Stored items
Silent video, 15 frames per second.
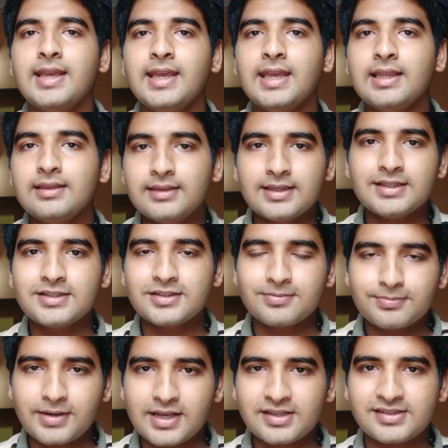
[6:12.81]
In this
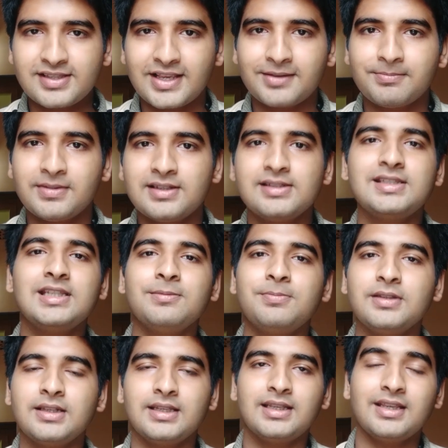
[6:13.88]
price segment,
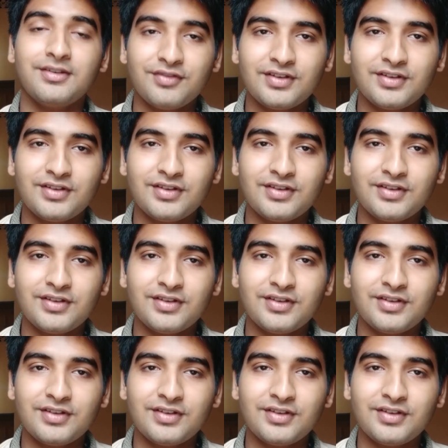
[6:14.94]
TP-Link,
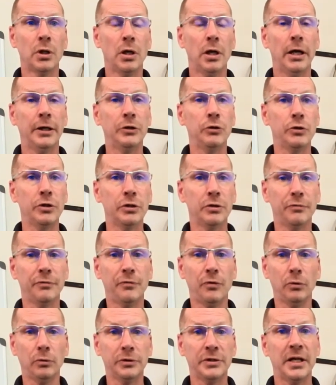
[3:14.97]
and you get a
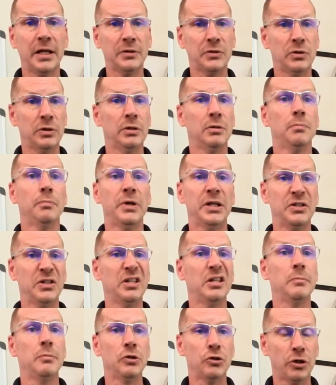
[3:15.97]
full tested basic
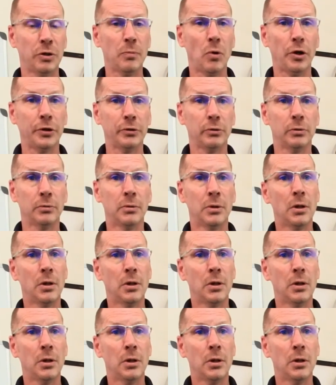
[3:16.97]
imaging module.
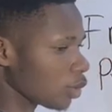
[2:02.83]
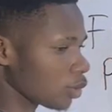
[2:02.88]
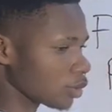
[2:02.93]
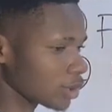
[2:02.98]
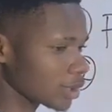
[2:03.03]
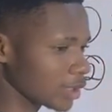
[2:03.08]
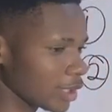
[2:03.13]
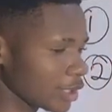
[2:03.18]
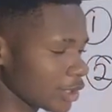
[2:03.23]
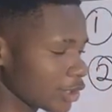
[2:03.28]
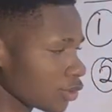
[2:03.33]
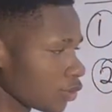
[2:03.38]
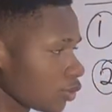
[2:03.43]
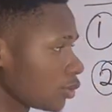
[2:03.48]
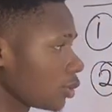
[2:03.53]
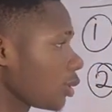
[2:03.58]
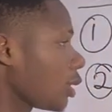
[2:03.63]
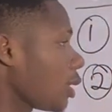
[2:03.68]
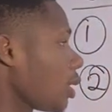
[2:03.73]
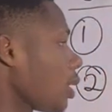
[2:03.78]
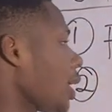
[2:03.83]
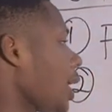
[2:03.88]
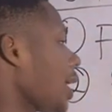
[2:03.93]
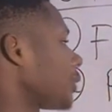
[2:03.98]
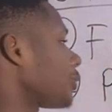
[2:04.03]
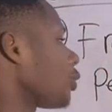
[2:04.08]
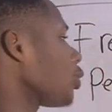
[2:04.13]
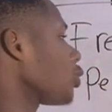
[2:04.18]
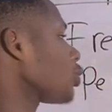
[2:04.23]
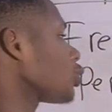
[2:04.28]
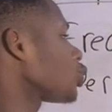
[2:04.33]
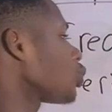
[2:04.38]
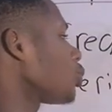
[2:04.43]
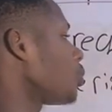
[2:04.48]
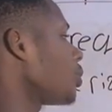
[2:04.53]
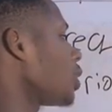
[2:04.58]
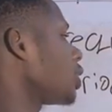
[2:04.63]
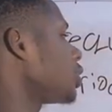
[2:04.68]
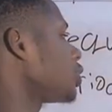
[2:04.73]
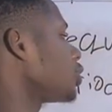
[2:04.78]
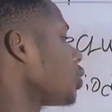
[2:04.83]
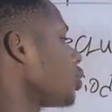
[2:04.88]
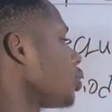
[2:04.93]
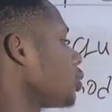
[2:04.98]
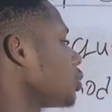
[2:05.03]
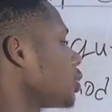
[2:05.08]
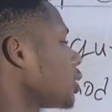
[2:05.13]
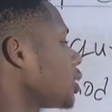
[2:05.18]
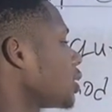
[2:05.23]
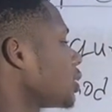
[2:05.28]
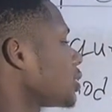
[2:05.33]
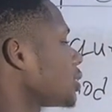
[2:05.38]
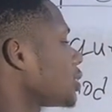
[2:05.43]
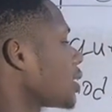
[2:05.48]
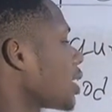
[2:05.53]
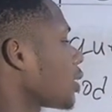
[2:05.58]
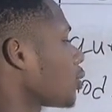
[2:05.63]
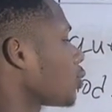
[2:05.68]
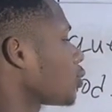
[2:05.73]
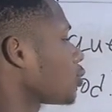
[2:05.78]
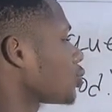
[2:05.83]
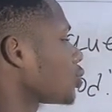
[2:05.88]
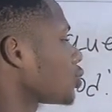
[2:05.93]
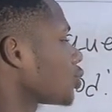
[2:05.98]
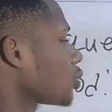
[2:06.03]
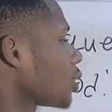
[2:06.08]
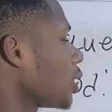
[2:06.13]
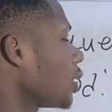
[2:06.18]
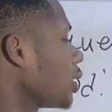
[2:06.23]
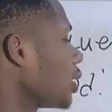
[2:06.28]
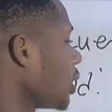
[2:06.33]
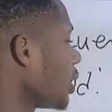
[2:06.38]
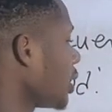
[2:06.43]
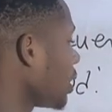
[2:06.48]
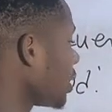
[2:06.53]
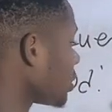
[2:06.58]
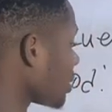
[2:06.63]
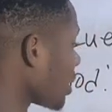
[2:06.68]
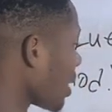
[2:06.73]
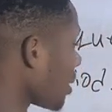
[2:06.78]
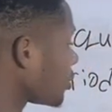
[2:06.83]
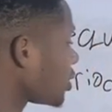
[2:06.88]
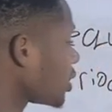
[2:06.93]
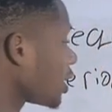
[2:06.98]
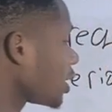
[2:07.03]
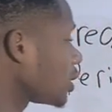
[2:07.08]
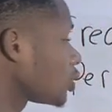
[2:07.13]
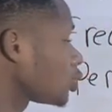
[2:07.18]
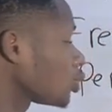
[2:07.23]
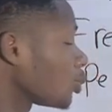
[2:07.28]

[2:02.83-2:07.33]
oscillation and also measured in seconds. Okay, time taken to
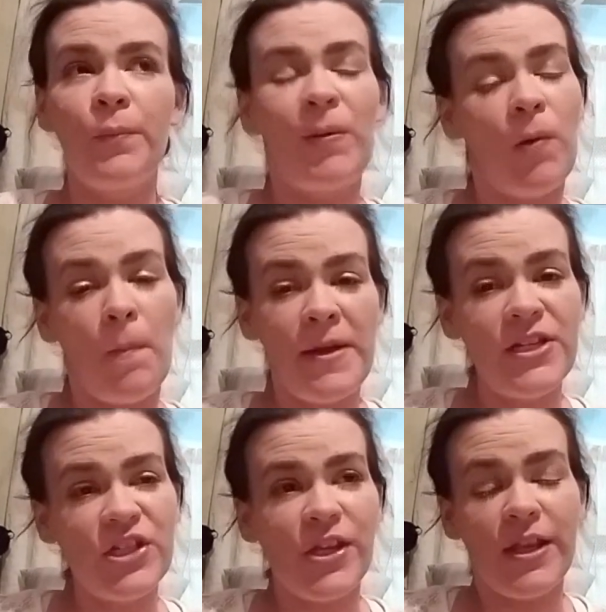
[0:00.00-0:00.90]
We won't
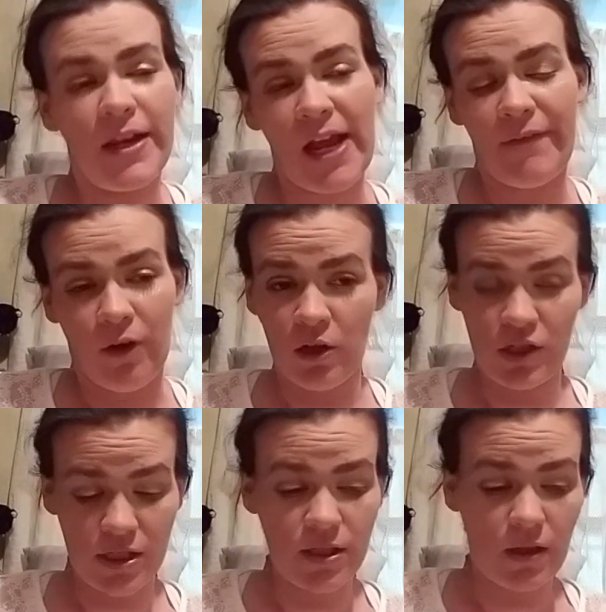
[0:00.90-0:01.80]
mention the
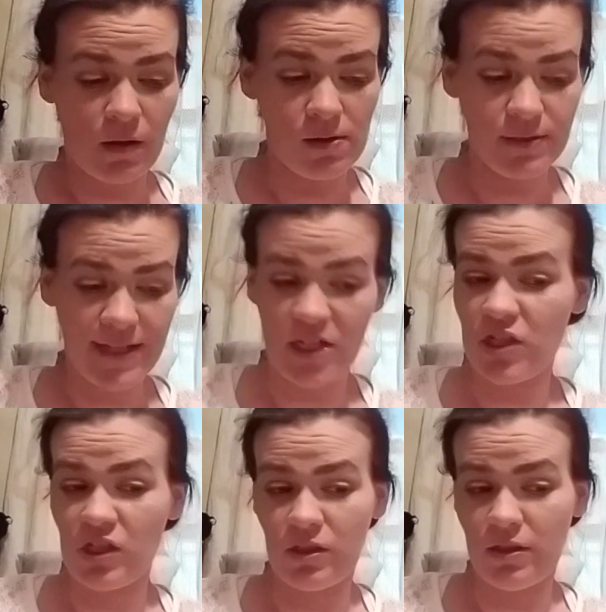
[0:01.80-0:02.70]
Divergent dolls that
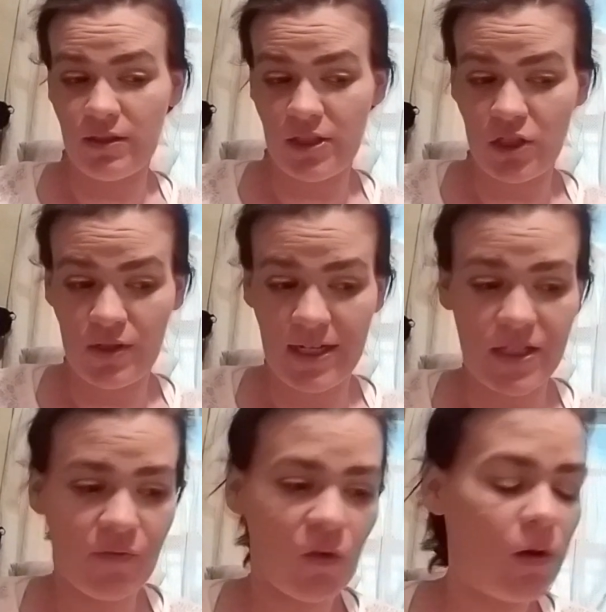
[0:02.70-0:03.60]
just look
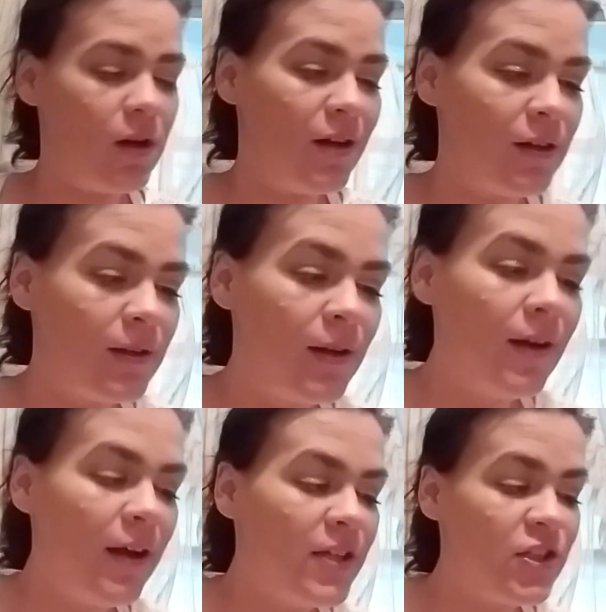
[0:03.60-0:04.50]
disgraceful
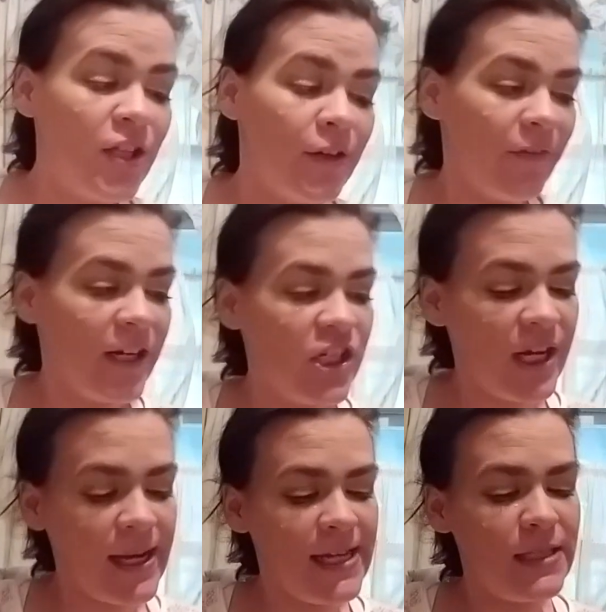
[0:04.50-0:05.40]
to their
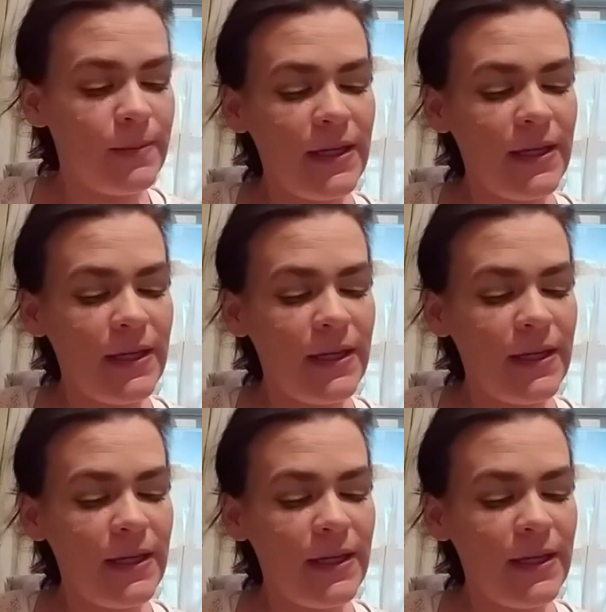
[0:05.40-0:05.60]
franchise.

- **Problem description**: Could you transcribe the records above exactly, leaving out any pictures?

- **Written response**:
Silent video, 15 frames per second.
[6:12.81]
In this
[6:13.88]
price segment,
[6:14.94]
TP-Link,
[3:14.97]
and you get a
[3:15.97]
full tested basic
[3:16.97]
imaging module.
[2:02.83]
[2:02.88]
[2:02.93]
[2:02.98]
[2:03.03]
[2:03.08]
[2:03.13]
[2:03.18]
[2:03.23]
[2:03.28]
[2:03.33]
[2:03.38]
[2:03.43]
[2:03.48]
[2:03.53]
[2:03.58]
[2:03.63]
[2:03.68]
[2:03.73]
[2:03.78]
[2:03.83]
[2:03.88]
[2:03.93]
[2:03.98]
[2:04.03]
[2:04.08]
[2:04.13]
[2:04.18]
[2:04.23]
[2:04.28]
[2:04.33]
[2:04.38]
[2:04.43]
[2:04.48]
[2:04.53]
[2:04.58]
[2:04.63]
[2:04.68]
[2:04.73]
[2:04.78]
[2:04.83]
[2:04.88]
[2:04.93]
[2:04.98]
[2:05.03]
[2:05.08]
[2:05.13]
[2:05.18]
[2:05.23]
[2:05.28]
[2:05.33]
[2:05.38]
[2:05.43]
[2:05.48]
[2:05.53]
[2:05.58]
[2:05.63]
[2:05.68]
[2:05.73]
[2:05.78]
[2:05.83]
[2:05.88]
[2:05.93]
[2:05.98]
[2:06.03]
[2:06.08]
[2:06.13]
[2:06.18]
[2:06.23]
[2:06.28]
[2:06.33]
[2:06.38]
[2:06.43]
[2:06.48]
[2:06.53]
[2:06.58]
[2:06.63]
[2:06.68]
[2:06.73]
[2:06.78]
[2:06.83]
[2:06.88]
[2:06.93]
[2:06.98]
[2:07.03]
[2:07.08]
[2:07.13]
[2:07.18]
[2:07.23]
[2:07.28]

[2:02.83-2:07.33]
oscillation and also measured in seconds. Okay, time taken to
[0:00.00-0:00.90]
We won't
[0:00.90-0:01.80]
mention the
[0:01.80-0:02.70]
Divergent dolls that
[0:02.70-0:03.60]
just look
[0:03.60-0:04.50]
disgraceful
[0:04.50-0:05.40]
to their
[0:05.40-0:05.60]
franchise.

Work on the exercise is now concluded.